(Records contained in a dataset)
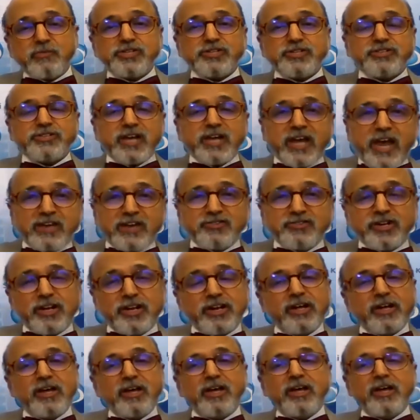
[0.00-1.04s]
which is engaged
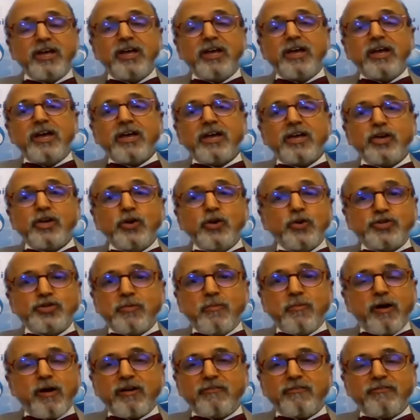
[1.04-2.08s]
in huge
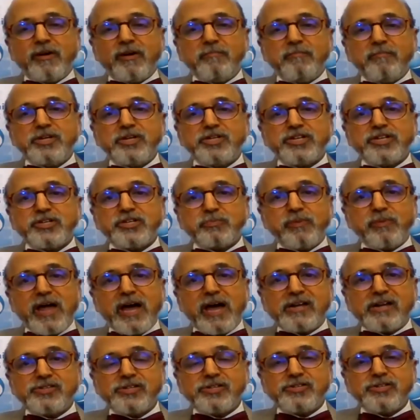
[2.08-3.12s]
amount of ambitious
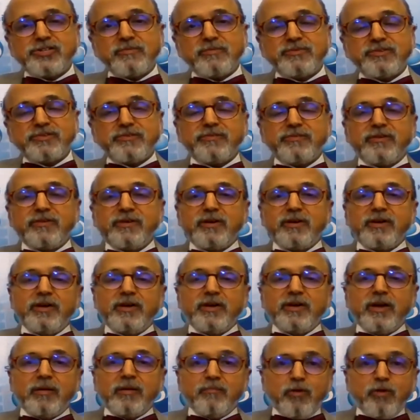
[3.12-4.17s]
plans in terms of
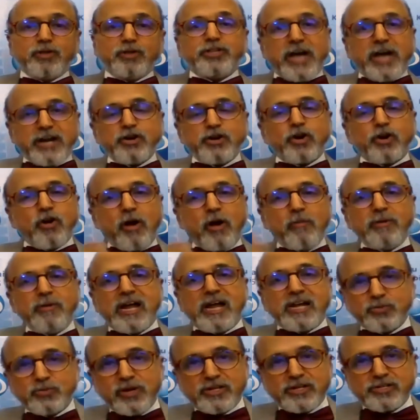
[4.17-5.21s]
both
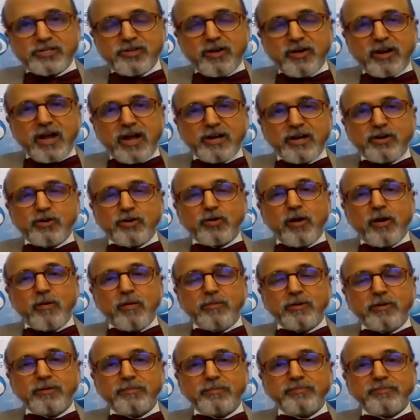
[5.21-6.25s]
hydrocarbon as well as
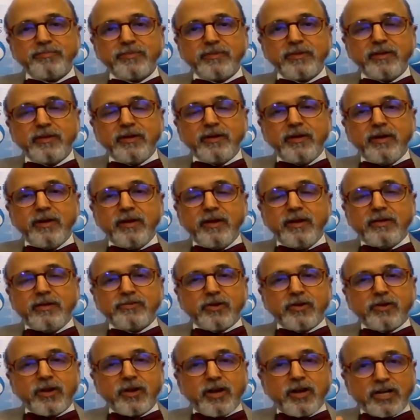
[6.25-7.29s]
non-hydrocarbon.
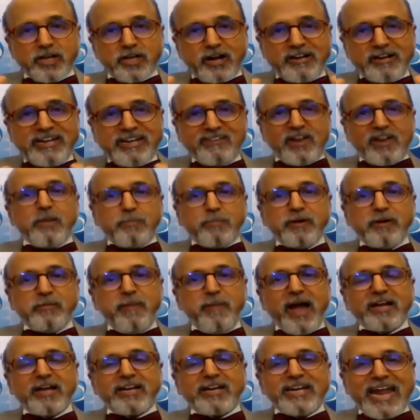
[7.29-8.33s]
So Qatar Development
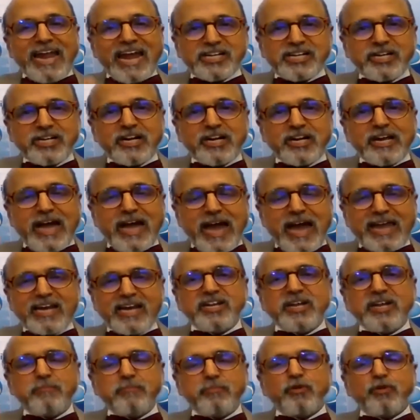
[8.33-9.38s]
Bank National
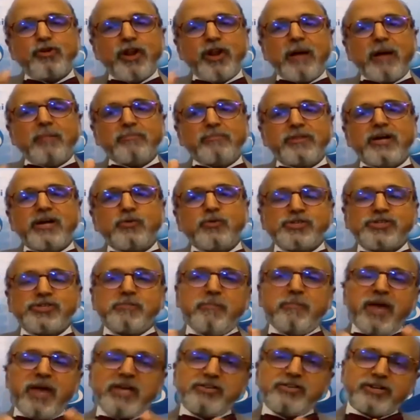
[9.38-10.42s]
Guarantee Program, that was a
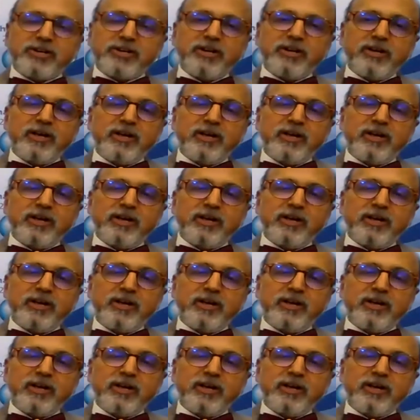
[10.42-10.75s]
major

ABOUT THIS TASK
Your task is to repeat the records exactly. Images do not belong in the copy.

ANSWER FOR THIS EXERCISE
[0.00-1.04s]
which is engaged
[1.04-2.08s]
in huge
[2.08-3.12s]
amount of ambitious
[3.12-4.17s]
plans in terms of
[4.17-5.21s]
both
[5.21-6.25s]
hydrocarbon as well as
[6.25-7.29s]
non-hydrocarbon.
[7.29-8.33s]
So Qatar Development
[8.33-9.38s]
Bank National
[9.38-10.42s]
Guarantee Program, that was a
[10.42-10.75s]
major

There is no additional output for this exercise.